Fact: if in $k^N$ we have some vectors such that every $N$ of these vectors are linearly dependent, then $\it{all}$ of these vectors lie in a subspace of $N-1$. Indeed, the span of these vectors is of dimension $\le N-1$. From here we conclude ( contrapositive):

If $N$ function $\phi_{i} \colon X \to k$, are linearly independent, then, there there exist $N$ points $(x_j)_{j}$ such that the vectors $(\phi_{i}(x_{j}))_{i,j}$ are linearly independent, there exist $N$ points $(x_{j})$ such that $$ \det (\phi_{\alpha}(x_{\beta}) )\ne 0$$

Consider now $(\phi_{\alpha})$ $N$ polynomials that are linearly independent as polynomials. They they are also independent as polynomial functions ( assume $k$ infinite, or take an infinite extension $\bar k$ of $k$). Therefore, there exist $N$ points $(x_{\beta})$ such that the determinant $\det (\phi_{\alpha} ( x_{\beta}) \ne 0$. This determinant as a function of $N$ points $(x_{\beta})$, is a polynomial function, not $0$. We also see that for $k$ generic points $(x_{\beta})$, $1\le k \le N$, the matrix $(\phi_{\alpha} ( x_{\beta})$ has rank $k$

Let's consider now $\phi_{i}$ $N$ homogenous polynomials in variable $x$, of same degree $d$, that are linearly independent.

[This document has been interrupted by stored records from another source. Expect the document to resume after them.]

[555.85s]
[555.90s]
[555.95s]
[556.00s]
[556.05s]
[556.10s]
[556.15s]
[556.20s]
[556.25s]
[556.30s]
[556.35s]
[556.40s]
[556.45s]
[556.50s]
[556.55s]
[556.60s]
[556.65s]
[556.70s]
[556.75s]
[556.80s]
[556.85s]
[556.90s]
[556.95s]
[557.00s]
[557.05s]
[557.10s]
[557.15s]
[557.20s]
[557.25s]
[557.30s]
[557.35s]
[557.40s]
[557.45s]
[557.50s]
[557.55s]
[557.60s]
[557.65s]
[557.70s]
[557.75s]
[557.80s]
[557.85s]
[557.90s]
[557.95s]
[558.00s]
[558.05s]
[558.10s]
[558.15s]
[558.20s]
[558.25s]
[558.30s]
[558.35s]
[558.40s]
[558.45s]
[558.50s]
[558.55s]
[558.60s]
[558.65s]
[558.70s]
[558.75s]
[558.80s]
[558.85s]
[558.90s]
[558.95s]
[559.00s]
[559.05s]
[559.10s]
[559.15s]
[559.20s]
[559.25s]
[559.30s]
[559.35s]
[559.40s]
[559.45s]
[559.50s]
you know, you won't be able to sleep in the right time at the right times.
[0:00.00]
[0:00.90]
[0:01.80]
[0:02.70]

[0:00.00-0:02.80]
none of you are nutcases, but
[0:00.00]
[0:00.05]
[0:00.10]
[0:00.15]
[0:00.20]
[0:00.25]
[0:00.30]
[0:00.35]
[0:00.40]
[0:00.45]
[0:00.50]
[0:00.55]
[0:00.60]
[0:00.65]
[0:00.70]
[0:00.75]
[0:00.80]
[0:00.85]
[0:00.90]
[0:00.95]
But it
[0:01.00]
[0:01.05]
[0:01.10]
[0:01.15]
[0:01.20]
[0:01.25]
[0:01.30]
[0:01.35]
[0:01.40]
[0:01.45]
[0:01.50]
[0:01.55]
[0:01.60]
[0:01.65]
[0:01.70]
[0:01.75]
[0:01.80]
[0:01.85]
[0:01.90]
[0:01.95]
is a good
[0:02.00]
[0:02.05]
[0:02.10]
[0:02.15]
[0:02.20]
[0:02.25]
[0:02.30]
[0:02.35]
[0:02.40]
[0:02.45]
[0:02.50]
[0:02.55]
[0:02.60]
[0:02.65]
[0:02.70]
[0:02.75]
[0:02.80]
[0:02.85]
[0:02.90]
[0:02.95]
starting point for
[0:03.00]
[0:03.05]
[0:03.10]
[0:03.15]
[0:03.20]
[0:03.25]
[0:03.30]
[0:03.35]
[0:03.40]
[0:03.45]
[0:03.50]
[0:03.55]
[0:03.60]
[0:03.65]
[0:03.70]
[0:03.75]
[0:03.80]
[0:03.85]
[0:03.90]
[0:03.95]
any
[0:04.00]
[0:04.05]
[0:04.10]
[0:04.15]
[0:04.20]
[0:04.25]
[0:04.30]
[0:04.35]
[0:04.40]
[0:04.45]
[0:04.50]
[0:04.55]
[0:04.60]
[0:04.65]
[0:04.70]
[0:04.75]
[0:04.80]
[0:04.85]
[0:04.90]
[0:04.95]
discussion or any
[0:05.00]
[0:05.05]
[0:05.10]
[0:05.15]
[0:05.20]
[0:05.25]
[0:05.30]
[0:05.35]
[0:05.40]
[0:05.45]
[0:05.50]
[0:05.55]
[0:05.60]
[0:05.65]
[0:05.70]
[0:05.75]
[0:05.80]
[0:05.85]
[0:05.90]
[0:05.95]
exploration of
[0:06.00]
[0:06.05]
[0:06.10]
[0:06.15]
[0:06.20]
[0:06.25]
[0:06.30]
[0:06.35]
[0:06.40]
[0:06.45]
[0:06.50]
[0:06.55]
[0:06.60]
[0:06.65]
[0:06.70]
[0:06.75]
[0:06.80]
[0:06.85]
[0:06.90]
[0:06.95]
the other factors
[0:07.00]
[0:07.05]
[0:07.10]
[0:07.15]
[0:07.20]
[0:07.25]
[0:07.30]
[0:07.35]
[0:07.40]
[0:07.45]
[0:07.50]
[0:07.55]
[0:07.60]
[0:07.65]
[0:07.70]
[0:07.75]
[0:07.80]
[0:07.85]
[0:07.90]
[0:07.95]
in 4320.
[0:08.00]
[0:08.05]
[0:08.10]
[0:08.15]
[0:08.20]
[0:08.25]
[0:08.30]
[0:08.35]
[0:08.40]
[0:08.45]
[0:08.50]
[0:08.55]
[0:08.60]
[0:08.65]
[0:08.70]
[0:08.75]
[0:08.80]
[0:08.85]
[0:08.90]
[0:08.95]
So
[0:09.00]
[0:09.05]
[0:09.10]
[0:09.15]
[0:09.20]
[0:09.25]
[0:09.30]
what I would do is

For $N-1$ generic points $(x_{\beta})$ the matrix $(p_{\alpha}(x_{\beta}))$ has rank $N-1$. Since the polynomials are homogenous of same degree, a rescaling of the points will just multiply the rows of the matrix by constants. Therefore, we can say: for $N-1$ generic points in the projective space, there exists a unique ( up to a multiplication by a constant) linear combination of $\sum c_{\alpha} \phi_{\alpha}$ that is zero at these points. The equation equation can be obtained by considering an $N\times N$ determinant with entries $\phi_i(x_j)$, $\phi_i(x)$.